## WHAT IS NEEDED:
Transcription of the full listing is required, character for character.

## DATA TO PROCESS:

——

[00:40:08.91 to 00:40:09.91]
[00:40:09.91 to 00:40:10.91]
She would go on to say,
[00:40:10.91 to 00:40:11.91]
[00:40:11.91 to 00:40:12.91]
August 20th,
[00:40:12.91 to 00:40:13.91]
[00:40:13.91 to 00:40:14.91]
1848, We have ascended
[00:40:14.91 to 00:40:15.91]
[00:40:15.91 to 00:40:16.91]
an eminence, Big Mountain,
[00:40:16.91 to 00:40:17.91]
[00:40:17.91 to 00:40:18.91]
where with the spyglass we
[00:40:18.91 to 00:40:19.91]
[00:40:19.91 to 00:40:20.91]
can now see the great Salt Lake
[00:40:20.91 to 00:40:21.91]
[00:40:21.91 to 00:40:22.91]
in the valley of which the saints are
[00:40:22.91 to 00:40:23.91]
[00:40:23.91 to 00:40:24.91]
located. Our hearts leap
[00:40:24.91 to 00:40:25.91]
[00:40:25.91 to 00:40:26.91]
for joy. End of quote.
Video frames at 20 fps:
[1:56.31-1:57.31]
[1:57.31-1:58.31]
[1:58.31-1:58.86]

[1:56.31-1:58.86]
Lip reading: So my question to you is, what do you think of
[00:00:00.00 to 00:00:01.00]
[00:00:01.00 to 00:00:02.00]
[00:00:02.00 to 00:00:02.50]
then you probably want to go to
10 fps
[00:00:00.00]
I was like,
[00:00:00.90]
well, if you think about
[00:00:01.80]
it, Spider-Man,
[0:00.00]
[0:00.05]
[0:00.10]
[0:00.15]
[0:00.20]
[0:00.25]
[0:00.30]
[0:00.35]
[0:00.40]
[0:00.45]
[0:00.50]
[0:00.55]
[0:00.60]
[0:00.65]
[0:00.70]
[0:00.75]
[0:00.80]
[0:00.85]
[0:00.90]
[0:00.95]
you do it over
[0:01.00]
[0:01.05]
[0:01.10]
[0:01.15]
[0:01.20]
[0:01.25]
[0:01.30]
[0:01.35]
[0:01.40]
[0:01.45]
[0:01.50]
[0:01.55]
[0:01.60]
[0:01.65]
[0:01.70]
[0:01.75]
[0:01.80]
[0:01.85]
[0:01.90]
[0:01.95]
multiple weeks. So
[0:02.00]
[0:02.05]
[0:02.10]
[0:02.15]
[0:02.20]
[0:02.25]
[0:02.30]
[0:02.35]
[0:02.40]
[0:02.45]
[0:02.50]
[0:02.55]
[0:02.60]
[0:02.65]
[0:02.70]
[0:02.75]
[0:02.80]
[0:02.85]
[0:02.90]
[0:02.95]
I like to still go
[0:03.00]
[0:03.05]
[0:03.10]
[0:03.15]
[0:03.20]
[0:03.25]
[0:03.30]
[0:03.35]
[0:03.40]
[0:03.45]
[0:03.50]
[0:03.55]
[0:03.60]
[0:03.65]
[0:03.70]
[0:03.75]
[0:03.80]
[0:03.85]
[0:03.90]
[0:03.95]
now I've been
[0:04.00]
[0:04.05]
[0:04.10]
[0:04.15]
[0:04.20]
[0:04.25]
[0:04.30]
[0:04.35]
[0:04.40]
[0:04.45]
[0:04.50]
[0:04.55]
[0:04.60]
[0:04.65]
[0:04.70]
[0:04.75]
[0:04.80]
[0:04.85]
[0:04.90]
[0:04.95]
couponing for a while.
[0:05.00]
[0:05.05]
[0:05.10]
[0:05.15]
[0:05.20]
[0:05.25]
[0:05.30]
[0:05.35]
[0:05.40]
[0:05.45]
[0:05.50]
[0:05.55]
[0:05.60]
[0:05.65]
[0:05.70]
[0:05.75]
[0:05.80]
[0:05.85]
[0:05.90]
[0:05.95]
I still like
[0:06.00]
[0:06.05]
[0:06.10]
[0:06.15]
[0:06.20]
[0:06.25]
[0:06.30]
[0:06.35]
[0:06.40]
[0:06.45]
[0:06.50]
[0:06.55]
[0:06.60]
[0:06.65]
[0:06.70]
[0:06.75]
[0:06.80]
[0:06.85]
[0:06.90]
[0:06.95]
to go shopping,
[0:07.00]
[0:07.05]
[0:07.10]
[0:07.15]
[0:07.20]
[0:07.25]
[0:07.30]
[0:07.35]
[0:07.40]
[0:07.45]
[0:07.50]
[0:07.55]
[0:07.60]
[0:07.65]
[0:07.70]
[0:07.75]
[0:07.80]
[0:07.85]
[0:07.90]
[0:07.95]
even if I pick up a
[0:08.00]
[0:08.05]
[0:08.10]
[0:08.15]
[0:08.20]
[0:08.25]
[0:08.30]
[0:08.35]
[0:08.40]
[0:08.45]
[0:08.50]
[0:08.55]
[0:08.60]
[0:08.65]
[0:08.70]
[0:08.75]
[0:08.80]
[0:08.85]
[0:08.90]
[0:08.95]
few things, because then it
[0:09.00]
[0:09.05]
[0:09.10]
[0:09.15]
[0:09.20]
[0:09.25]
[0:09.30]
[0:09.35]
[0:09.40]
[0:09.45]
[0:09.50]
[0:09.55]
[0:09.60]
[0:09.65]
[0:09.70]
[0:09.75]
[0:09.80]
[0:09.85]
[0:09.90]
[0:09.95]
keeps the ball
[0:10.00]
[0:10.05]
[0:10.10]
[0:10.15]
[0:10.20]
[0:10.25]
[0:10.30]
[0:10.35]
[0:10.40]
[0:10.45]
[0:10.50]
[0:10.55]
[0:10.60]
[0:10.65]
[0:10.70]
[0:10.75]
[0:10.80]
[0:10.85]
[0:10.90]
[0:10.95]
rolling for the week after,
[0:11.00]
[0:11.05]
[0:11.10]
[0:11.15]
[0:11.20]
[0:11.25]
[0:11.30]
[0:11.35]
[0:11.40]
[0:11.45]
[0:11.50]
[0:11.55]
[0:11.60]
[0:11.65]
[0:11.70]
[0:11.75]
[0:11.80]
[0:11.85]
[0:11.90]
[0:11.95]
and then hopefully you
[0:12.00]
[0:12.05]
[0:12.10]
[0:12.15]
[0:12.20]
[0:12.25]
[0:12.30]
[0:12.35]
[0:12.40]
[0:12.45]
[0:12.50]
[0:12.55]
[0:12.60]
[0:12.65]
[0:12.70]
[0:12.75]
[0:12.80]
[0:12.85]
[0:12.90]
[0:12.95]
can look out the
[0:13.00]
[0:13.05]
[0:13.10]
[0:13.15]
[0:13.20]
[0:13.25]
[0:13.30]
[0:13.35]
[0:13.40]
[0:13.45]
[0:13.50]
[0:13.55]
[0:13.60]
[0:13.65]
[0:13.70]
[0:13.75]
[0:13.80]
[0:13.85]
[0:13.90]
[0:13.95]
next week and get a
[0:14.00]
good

——

## EXERCISE RESULT:
[00:40:08.91 to 00:40:09.91]
[00:40:09.91 to 00:40:10.91]
She would go on to say,
[00:40:10.91 to 00:40:11.91]
[00:40:11.91 to 00:40:12.91]
August 20th,
[00:40:12.91 to 00:40:13.91]
[00:40:13.91 to 00:40:14.91]
1848, We have ascended
[00:40:14.91 to 00:40:15.91]
[00:40:15.91 to 00:40:16.91]
an eminence, Big Mountain,
[00:40:16.91 to 00:40:17.91]
[00:40:17.91 to 00:40:18.91]
where with the spyglass we
[00:40:18.91 to 00:40:19.91]
[00:40:19.91 to 00:40:20.91]
can now see the great Salt Lake
[00:40:20.91 to 00:40:21.91]
[00:40:21.91 to 00:40:22.91]
in the valley of which the saints are
[00:40:22.91 to 00:40:23.91]
[00:40:23.91 to 00:40:24.91]
located. Our hearts leap
[00:40:24.91 to 00:40:25.91]
[00:40:25.91 to 00:40:26.91]
for joy. End of quote.
Video frames at 20 fps:
[1:56.31-1:57.31]
[1:57.31-1:58.31]
[1:58.31-1:58.86]

[1:56.31-1:58.86]
Lip reading: So my question to you is, what do you think of
[00:00:00.00 to 00:00:01.00]
[00:00:01.00 to 00:00:02.00]
[00:00:02.00 to 00:00:02.50]
then you probably want to go to
10 fps
[00:00:00.00]
I was like,
[00:00:00.90]
well, if you think about
[00:00:01.80]
it, Spider-Man,
[0:00.00]
[0:00.05]
[0:00.10]
[0:00.15]
[0:00.20]
[0:00.25]
[0:00.30]
[0:00.35]
[0:00.40]
[0:00.45]
[0:00.50]
[0:00.55]
[0:00.60]
[0:00.65]
[0:00.70]
[0:00.75]
[0:00.80]
[0:00.85]
[0:00.90]
[0:00.95]
you do it over
[0:01.00]
[0:01.05]
[0:01.10]
[0:01.15]
[0:01.20]
[0:01.25]
[0:01.30]
[0:01.35]
[0:01.40]
[0:01.45]
[0:01.50]
[0:01.55]
[0:01.60]
[0:01.65]
[0:01.70]
[0:01.75]
[0:01.80]
[0:01.85]
[0:01.90]
[0:01.95]
multiple weeks. So
[0:02.00]
[0:02.05]
[0:02.10]
[0:02.15]
[0:02.20]
[0:02.25]
[0:02.30]
[0:02.35]
[0:02.40]
[0:02.45]
[0:02.50]
[0:02.55]
[0:02.60]
[0:02.65]
[0:02.70]
[0:02.75]
[0:02.80]
[0:02.85]
[0:02.90]
[0:02.95]
I like to still go
[0:03.00]
[0:03.05]
[0:03.10]
[0:03.15]
[0:03.20]
[0:03.25]
[0:03.30]
[0:03.35]
[0:03.40]
[0:03.45]
[0:03.50]
[0:03.55]
[0:03.60]
[0:03.65]
[0:03.70]
[0:03.75]
[0:03.80]
[0:03.85]
[0:03.90]
[0:03.95]
now I've been
[0:04.00]
[0:04.05]
[0:04.10]
[0:04.15]
[0:04.20]
[0:04.25]
[0:04.30]
[0:04.35]
[0:04.40]
[0:04.45]
[0:04.50]
[0:04.55]
[0:04.60]
[0:04.65]
[0:04.70]
[0:04.75]
[0:04.80]
[0:04.85]
[0:04.90]
[0:04.95]
couponing for a while.
[0:05.00]
[0:05.05]
[0:05.10]
[0:05.15]
[0:05.20]
[0:05.25]
[0:05.30]
[0:05.35]
[0:05.40]
[0:05.45]
[0:05.50]
[0:05.55]
[0:05.60]
[0:05.65]
[0:05.70]
[0:05.75]
[0:05.80]
[0:05.85]
[0:05.90]
[0:05.95]
I still like
[0:06.00]
[0:06.05]
[0:06.10]
[0:06.15]
[0:06.20]
[0:06.25]
[0:06.30]
[0:06.35]
[0:06.40]
[0:06.45]
[0:06.50]
[0:06.55]
[0:06.60]
[0:06.65]
[0:06.70]
[0:06.75]
[0:06.80]
[0:06.85]
[0:06.90]
[0:06.95]
to go shopping,
[0:07.00]
[0:07.05]
[0:07.10]
[0:07.15]
[0:07.20]
[0:07.25]
[0:07.30]
[0:07.35]
[0:07.40]
[0:07.45]
[0:07.50]
[0:07.55]
[0:07.60]
[0:07.65]
[0:07.70]
[0:07.75]
[0:07.80]
[0:07.85]
[0:07.90]
[0:07.95]
even if I pick up a
[0:08.00]
[0:08.05]
[0:08.10]
[0:08.15]
[0:08.20]
[0:08.25]
[0:08.30]
[0:08.35]
[0:08.40]
[0:08.45]
[0:08.50]
[0:08.55]
[0:08.60]
[0:08.65]
[0:08.70]
[0:08.75]
[0:08.80]
[0:08.85]
[0:08.90]
[0:08.95]
few things, because then it
[0:09.00]
[0:09.05]
[0:09.10]
[0:09.15]
[0:09.20]
[0:09.25]
[0:09.30]
[0:09.35]
[0:09.40]
[0:09.45]
[0:09.50]
[0:09.55]
[0:09.60]
[0:09.65]
[0:09.70]
[0:09.75]
[0:09.80]
[0:09.85]
[0:09.90]
[0:09.95]
keeps the ball
[0:10.00]
[0:10.05]
[0:10.10]
[0:10.15]
[0:10.20]
[0:10.25]
[0:10.30]
[0:10.35]
[0:10.40]
[0:10.45]
[0:10.50]
[0:10.55]
[0:10.60]
[0:10.65]
[0:10.70]
[0:10.75]
[0:10.80]
[0:10.85]
[0:10.90]
[0:10.95]
rolling for the week after,
[0:11.00]
[0:11.05]
[0:11.10]
[0:11.15]
[0:11.20]
[0:11.25]
[0:11.30]
[0:11.35]
[0:11.40]
[0:11.45]
[0:11.50]
[0:11.55]
[0:11.60]
[0:11.65]
[0:11.70]
[0:11.75]
[0:11.80]
[0:11.85]
[0:11.90]
[0:11.95]
and then hopefully you
[0:12.00]
[0:12.05]
[0:12.10]
[0:12.15]
[0:12.20]
[0:12.25]
[0:12.30]
[0:12.35]
[0:12.40]
[0:12.45]
[0:12.50]
[0:12.55]
[0:12.60]
[0:12.65]
[0:12.70]
[0:12.75]
[0:12.80]
[0:12.85]
[0:12.90]
[0:12.95]
can look out the
[0:13.00]
[0:13.05]
[0:13.10]
[0:13.15]
[0:13.20]
[0:13.25]
[0:13.30]
[0:13.35]
[0:13.40]
[0:13.45]
[0:13.50]
[0:13.55]
[0:13.60]
[0:13.65]
[0:13.70]
[0:13.75]
[0:13.80]
[0:13.85]
[0:13.90]
[0:13.95]
next week and get a
[0:14.00]
good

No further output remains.